The Price Paid by Ordinary Americans

What do we gain from these interventions? Not peace. Not stability. Not gratitude. What we gain are grieving families, broken veterans, ballooning deficits, and a military stretched thin across the globe.

America’s sons and daughters do not enlist to fight vague, open-ended wars with shifting objectives. They enlist to defend the nation when it is truly threatened. Iran’s internal repression, tragic as it may be, does not constitute an immediate threat to American soil that justifies armed intervention.

We are the world’s number one nation economically, militarily, technologically, and culturally. Our influence is unmatched. Yet we so often choose the blunt instrument of force instead of the patient tools of diplomacy, sanctions, international pressure, and moral leadership.

Strength is not measured by how quickly a nation reaches for the trigger. True strength lies in restraint.

A Moral Argument for Peace

There is also a deeper moral dimension that must not be ignored—especially by a nation that so often invokes faith in its public life. The Bible speaks unambiguously about the sanctity of life—from the womb onwards—and about peace as a divine ideal. The same scriptures that many cite to argue against abortion also warn against bloodshed, pride, and vengeance.

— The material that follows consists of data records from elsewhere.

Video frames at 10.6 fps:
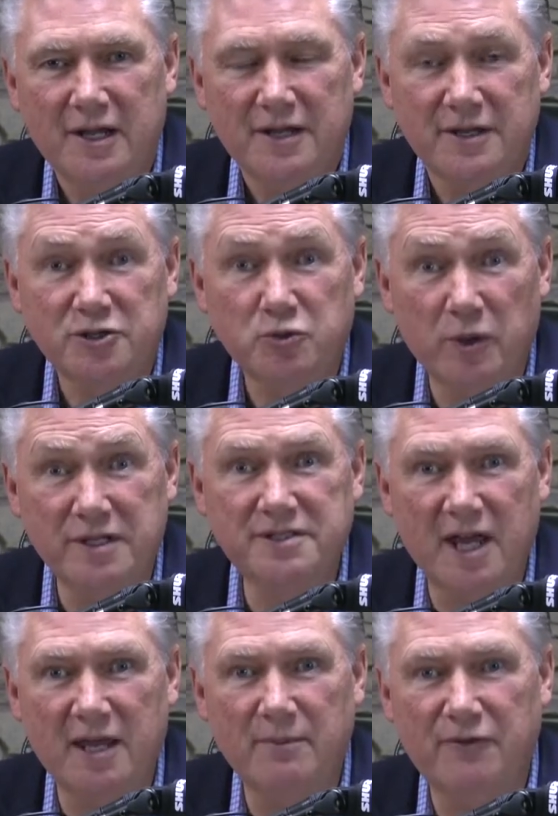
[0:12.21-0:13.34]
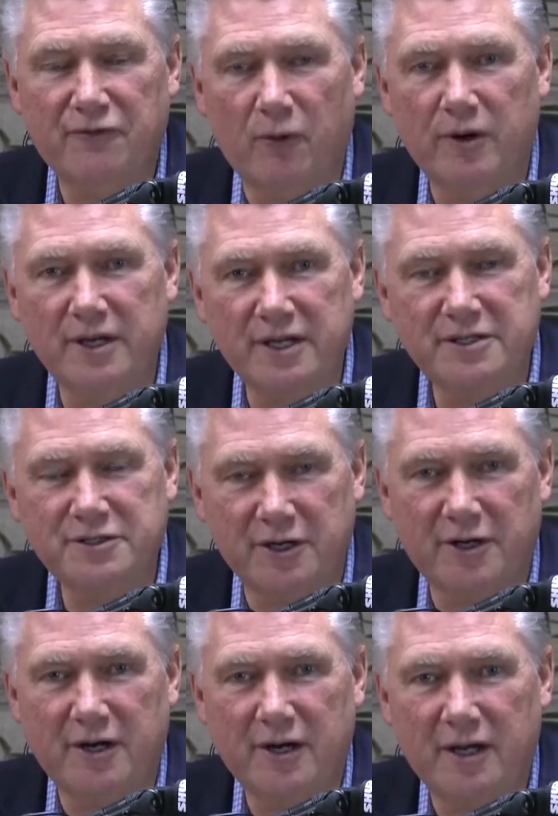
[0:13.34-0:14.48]
this Wednesday before
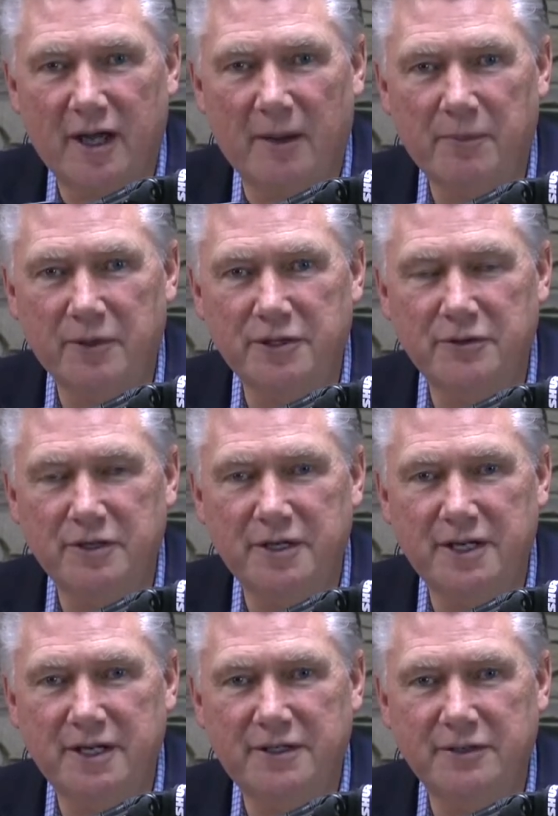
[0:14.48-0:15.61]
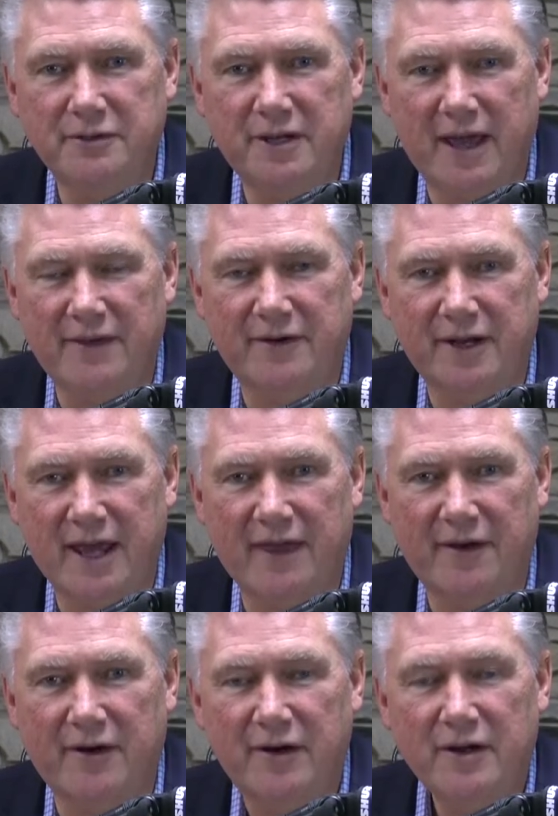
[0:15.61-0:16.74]
Easter opportunity to gather
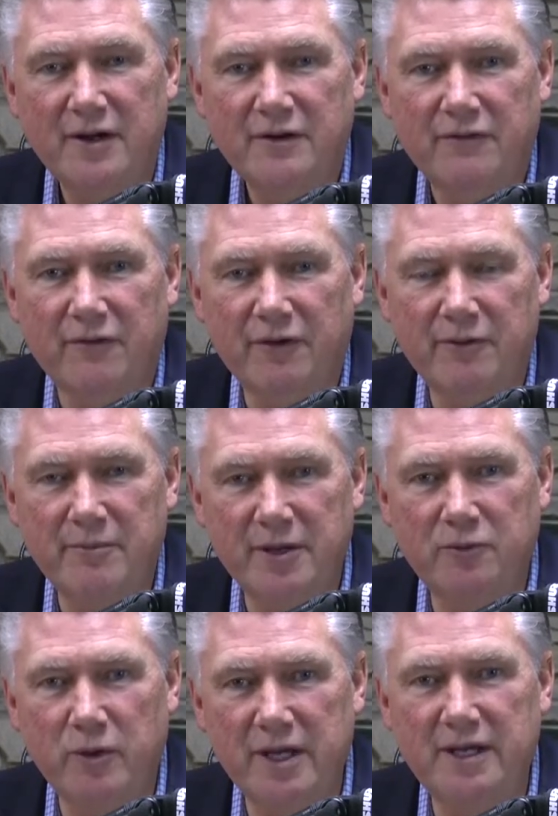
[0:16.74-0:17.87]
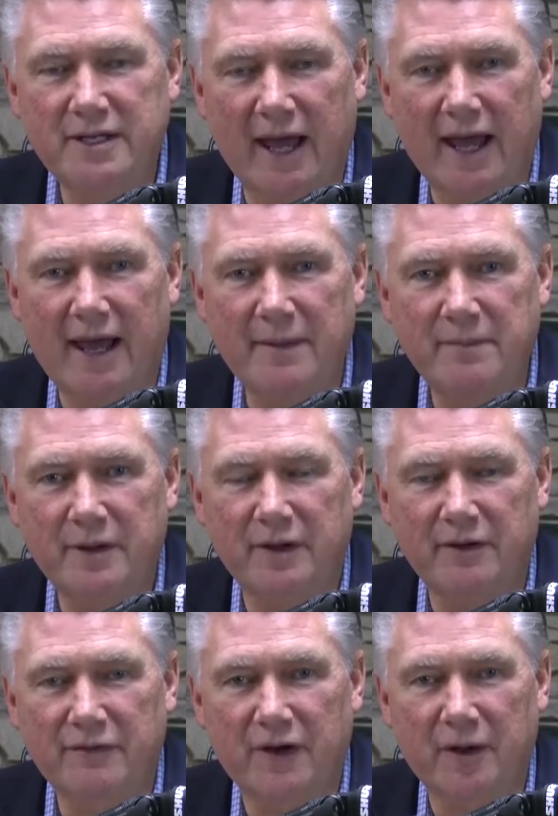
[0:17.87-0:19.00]
together for the midweek time
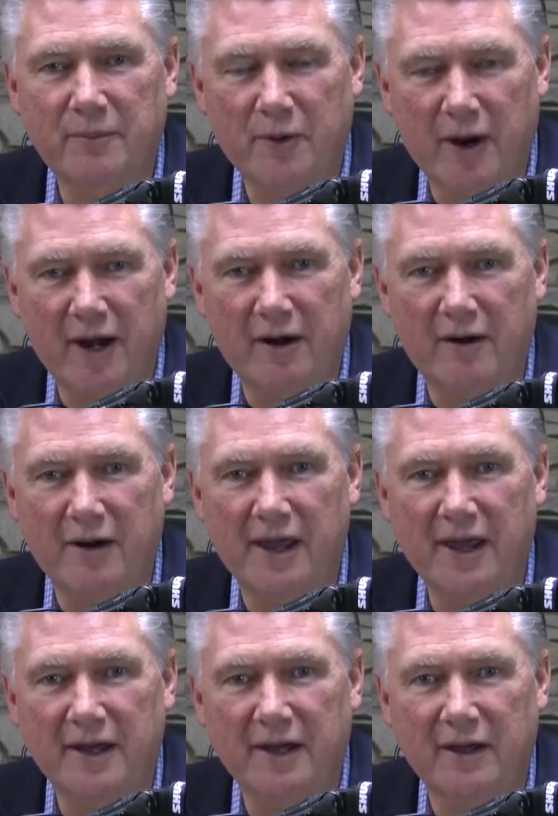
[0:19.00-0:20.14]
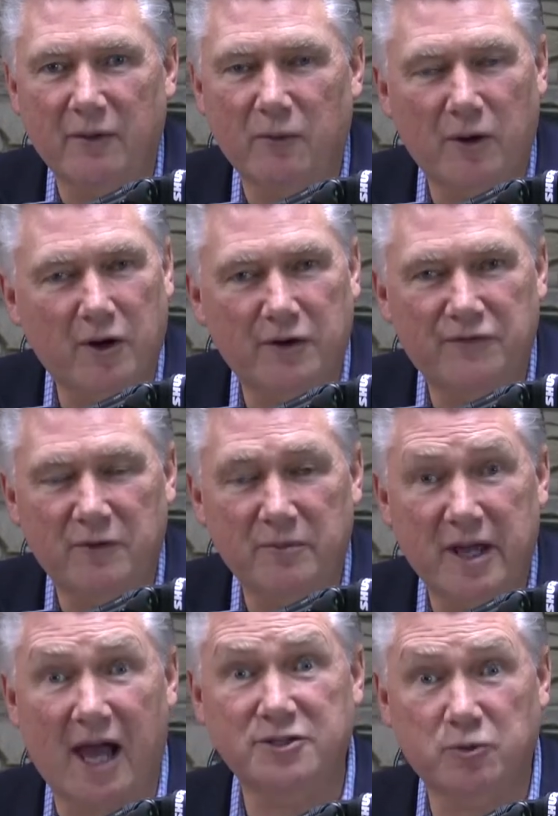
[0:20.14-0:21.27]
of prayer and a word from
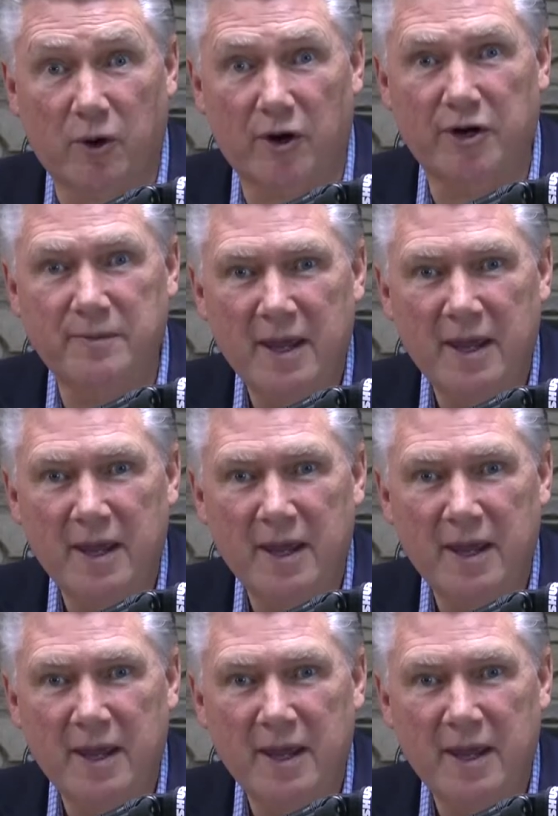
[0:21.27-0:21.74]
God's Word.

The central figure of Christianity, Jesus Christ, did not choose the sword even when confronted with injustice. He spoke of turning the other cheek, of loving one’s neighbor, and of peacemaking so radical that he willingly submitted to crucifixion rather than endorse violence.

If these teachings mean anything beyond rhetoric, they must inform our foreign policy as much as our domestic debates.

Peace is not passive. It requires effort, creativity, and courage. It means engaging allies, empowering international institutions, applying sustained diplomatic pressure, and offering asylum and support to victims of repression—without turning their homelands into war zones.

A New Year’s Plea

At the start of this new year, humanity does not need another war. It needs healing. It needs leaders who pause before posting, who weigh words knowing that markets, armies, and lives respond to presidential statements.

America should lead—but lead toward peace. Toward dialogue. Toward de-escalation. Let our aircraft carriers be symbols of deterrence, not invitations to conflict. Let our influence be used to cool tempers, not inflame them.

We have tried the game of regime change too many times to plead ignorance. We know how it usually ends. Another generation should not have to learn the same cruel lesson at the cost of blood and tears.

The choice before us is stark. We can build a world ordered by love, cooperation, and respect—or one driven by hatred, suspicion, and endless conflict. For the sake of our soldiers, our conscience, and our shared humanity, let us choose peace.